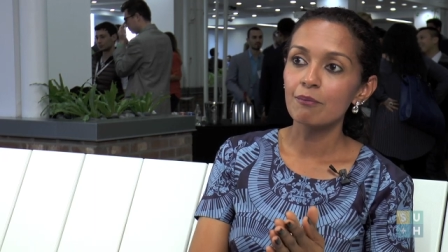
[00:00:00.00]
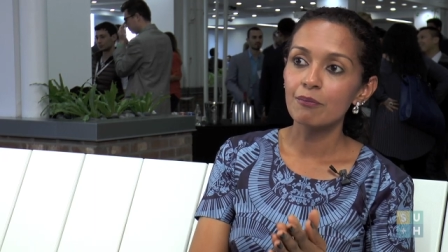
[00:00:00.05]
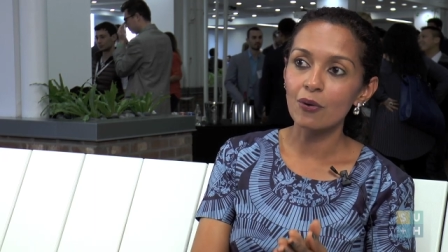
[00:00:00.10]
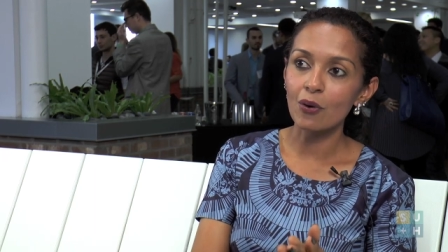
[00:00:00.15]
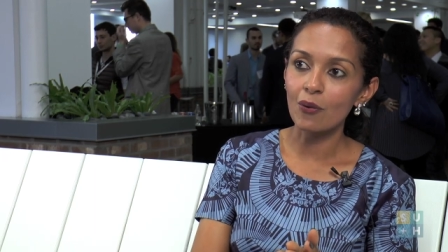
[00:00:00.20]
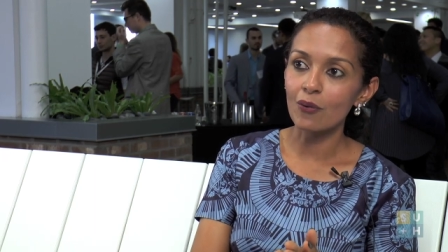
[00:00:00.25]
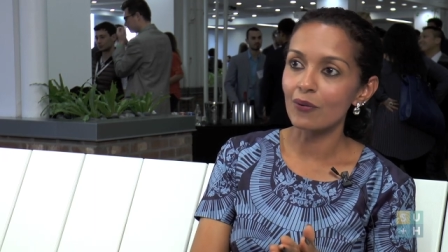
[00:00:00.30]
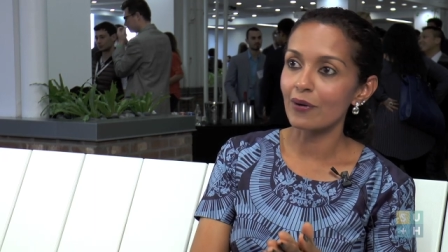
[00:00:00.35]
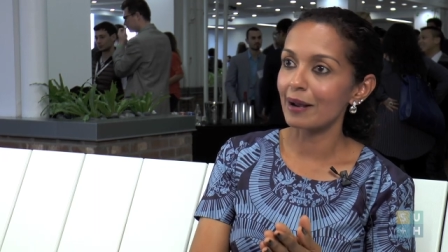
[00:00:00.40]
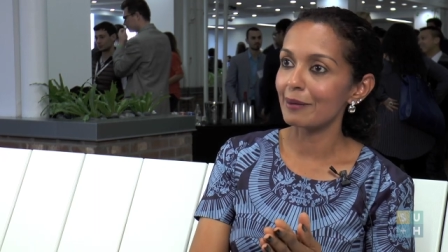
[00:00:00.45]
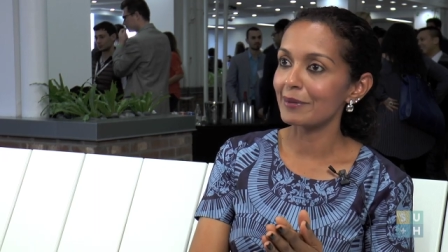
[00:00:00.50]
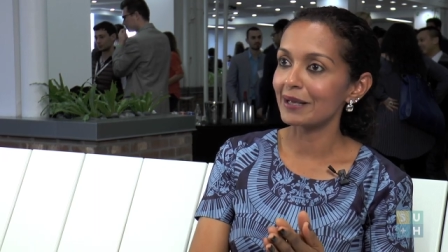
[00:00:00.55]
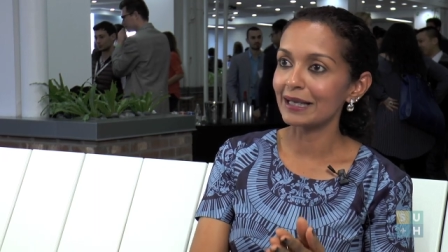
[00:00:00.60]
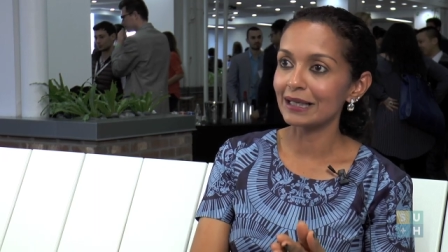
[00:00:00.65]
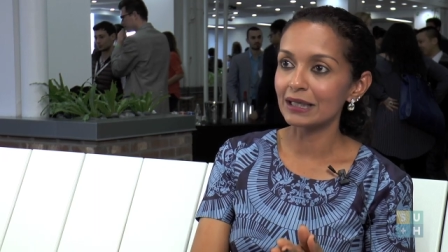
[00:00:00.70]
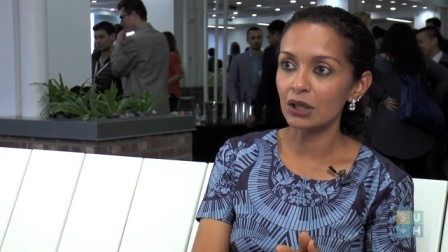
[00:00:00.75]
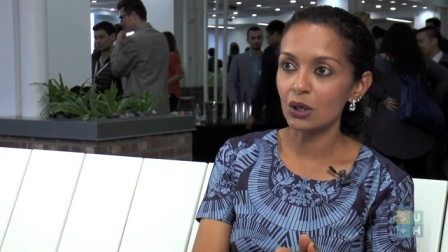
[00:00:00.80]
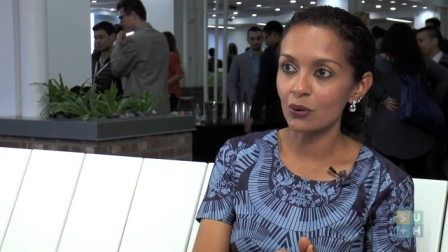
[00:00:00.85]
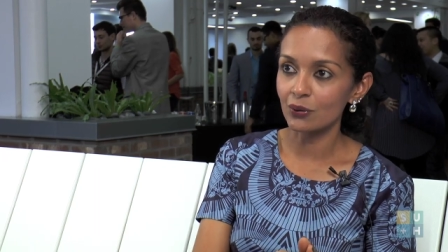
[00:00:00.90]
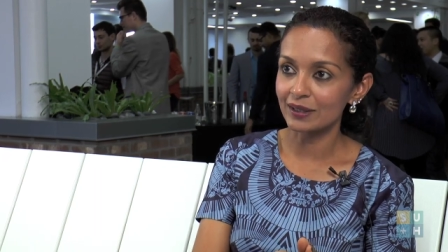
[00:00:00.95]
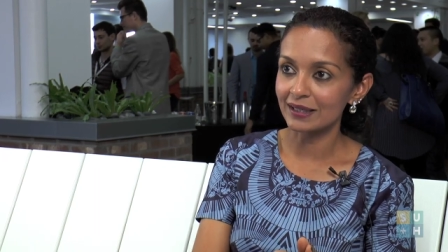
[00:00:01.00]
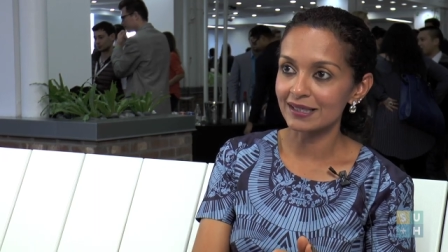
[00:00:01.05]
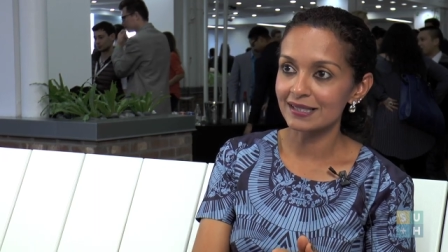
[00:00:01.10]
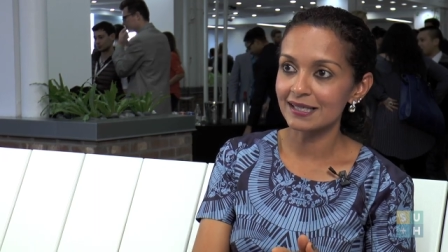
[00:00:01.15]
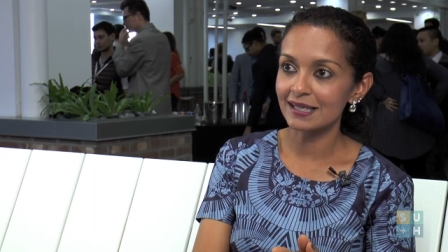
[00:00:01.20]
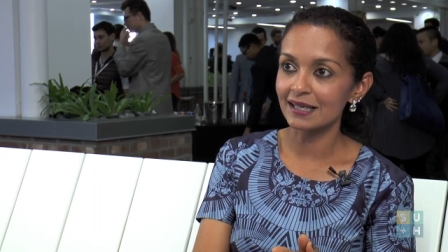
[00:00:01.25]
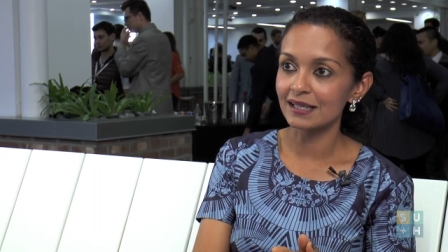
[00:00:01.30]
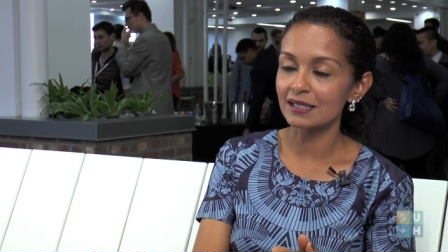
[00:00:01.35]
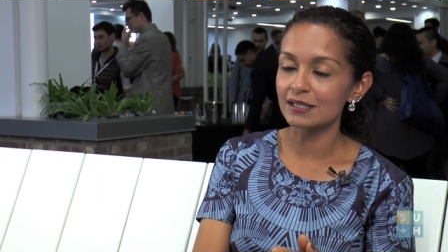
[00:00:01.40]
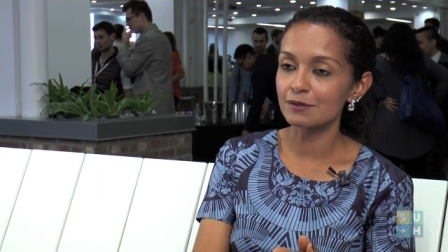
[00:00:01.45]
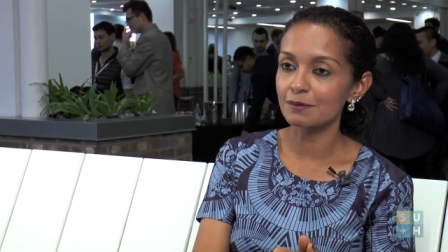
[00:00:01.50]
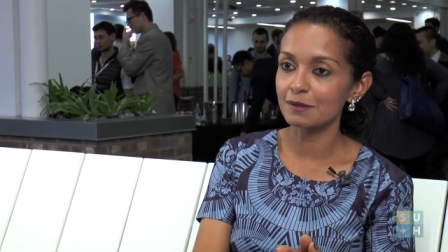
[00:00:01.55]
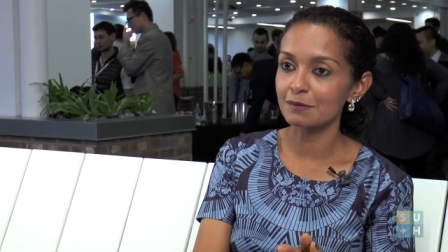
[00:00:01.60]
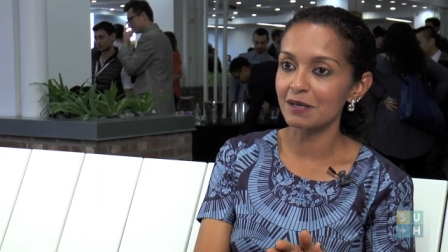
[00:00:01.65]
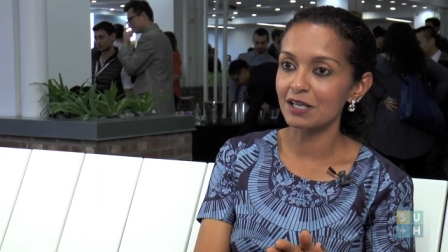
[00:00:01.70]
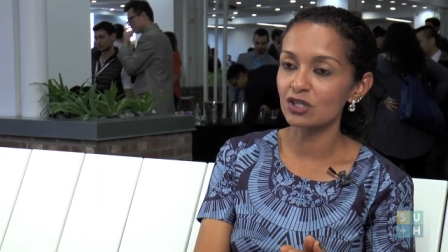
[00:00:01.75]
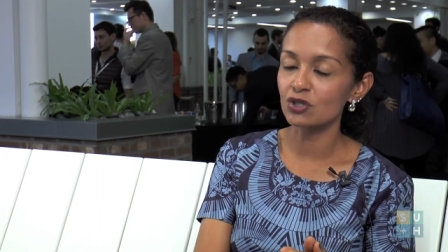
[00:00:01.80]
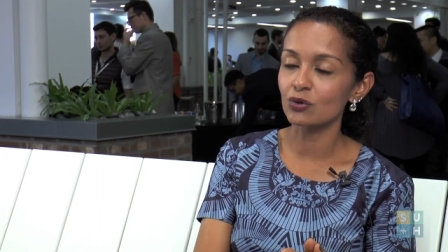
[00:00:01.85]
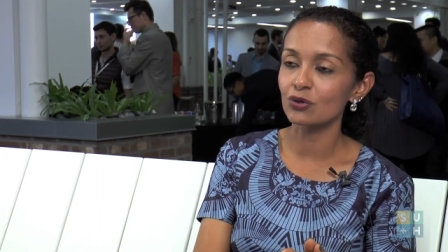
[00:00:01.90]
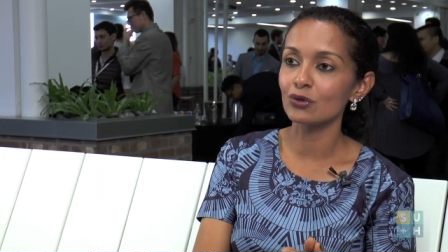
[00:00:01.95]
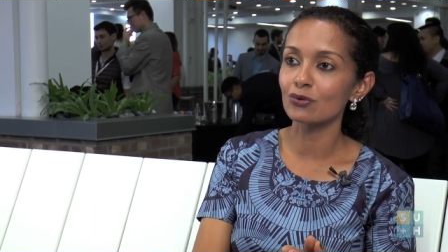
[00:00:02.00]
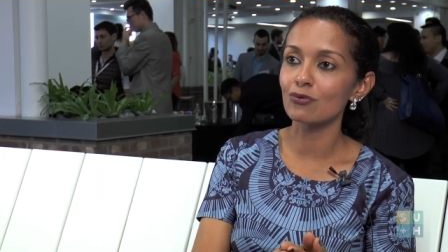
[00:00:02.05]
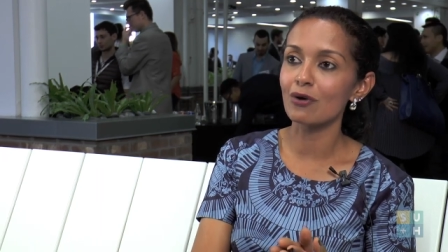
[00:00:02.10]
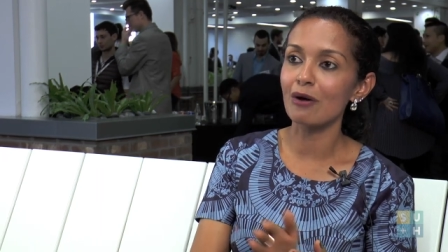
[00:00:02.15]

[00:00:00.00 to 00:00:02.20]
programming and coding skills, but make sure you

------

Instructions to follow: From the line with "[00:00:01.00]" up to and including the line with "[00:00:01.85]" above, retype every line exactly and nothing more; leave out the pictures.

Answer for the task:
[00:00:01.00]
[00:00:01.05]
[00:00:01.10]
[00:00:01.15]
[00:00:01.20]
[00:00:01.25]
[00:00:01.30]
[00:00:01.35]
[00:00:01.40]
[00:00:01.45]
[00:00:01.50]
[00:00:01.55]
[00:00:01.60]
[00:00:01.65]
[00:00:01.70]
[00:00:01.75]
[00:00:01.80]
[00:00:01.85]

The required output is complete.